• _Problem to solve_: Needed from the data below: every line from the one with "[00:53:48.83 to 00:53:49.88]" up to and including the one with "[00:53:56.12 to 00:53:57.17]", repeated exactly and with nothing else.

^^^^

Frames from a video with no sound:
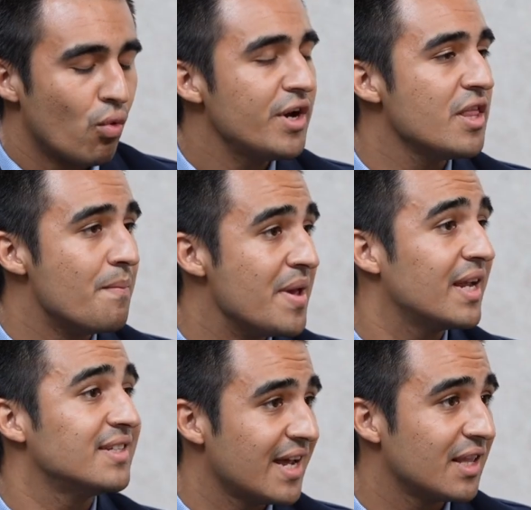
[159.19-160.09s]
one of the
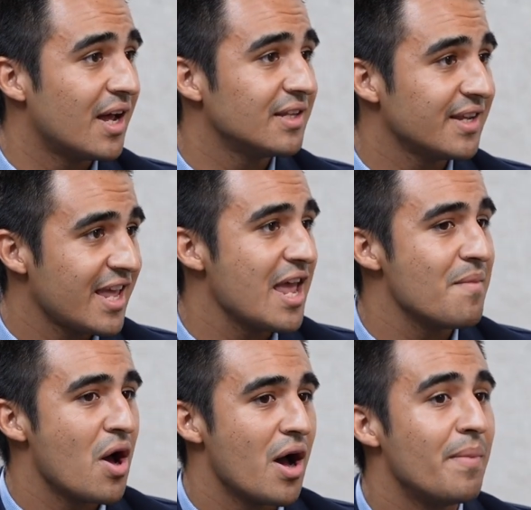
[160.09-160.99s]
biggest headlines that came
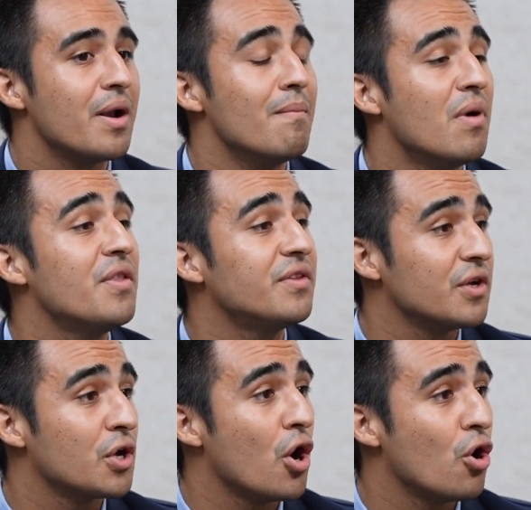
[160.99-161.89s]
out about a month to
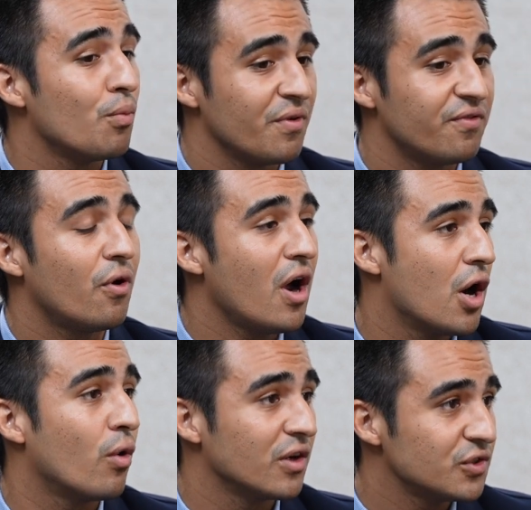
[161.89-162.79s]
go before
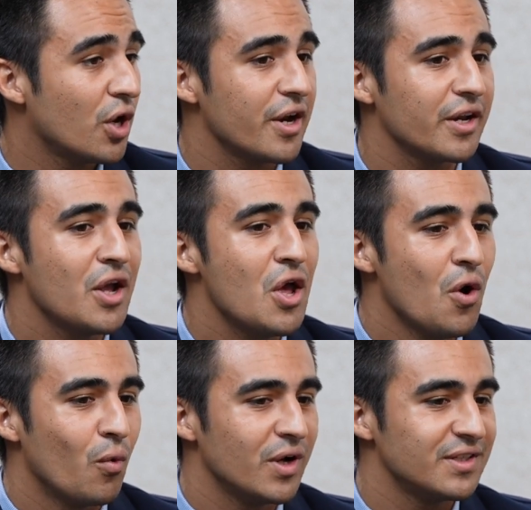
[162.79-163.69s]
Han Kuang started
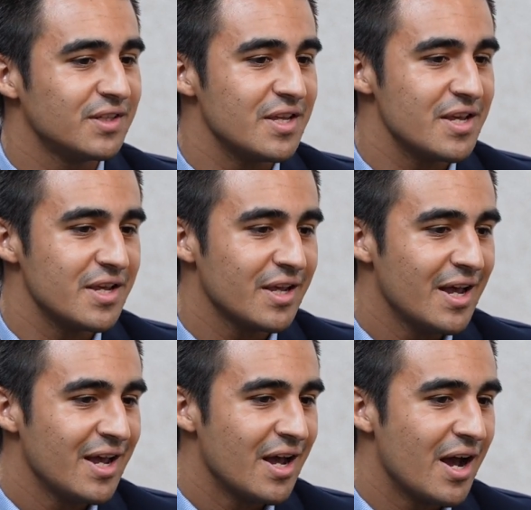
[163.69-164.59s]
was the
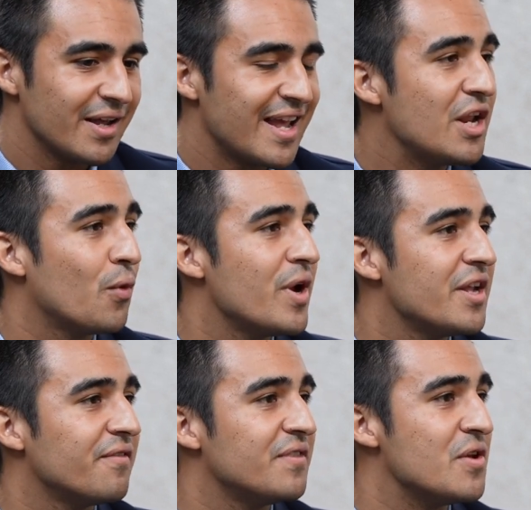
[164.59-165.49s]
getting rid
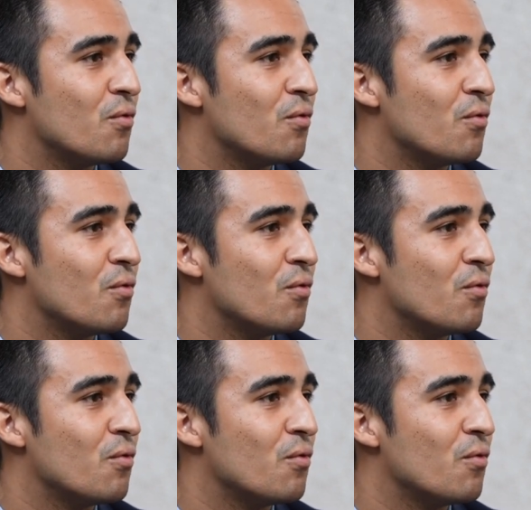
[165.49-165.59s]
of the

^^^^

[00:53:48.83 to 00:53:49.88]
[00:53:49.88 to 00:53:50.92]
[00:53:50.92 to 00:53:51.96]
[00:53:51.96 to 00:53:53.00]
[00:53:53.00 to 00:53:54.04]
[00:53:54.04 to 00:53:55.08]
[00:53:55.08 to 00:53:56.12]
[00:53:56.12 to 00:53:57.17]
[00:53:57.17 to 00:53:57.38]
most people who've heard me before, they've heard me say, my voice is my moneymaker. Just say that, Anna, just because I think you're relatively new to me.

^^^^

• _Response to the task_:
[00:53:48.83 to 00:53:49.88]
[00:53:49.88 to 00:53:50.92]
[00:53:50.92 to 00:53:51.96]
[00:53:51.96 to 00:53:53.00]
[00:53:53.00 to 00:53:54.04]
[00:53:54.04 to 00:53:55.08]
[00:53:55.08 to 00:53:56.12]
[00:53:56.12 to 00:53:57.17]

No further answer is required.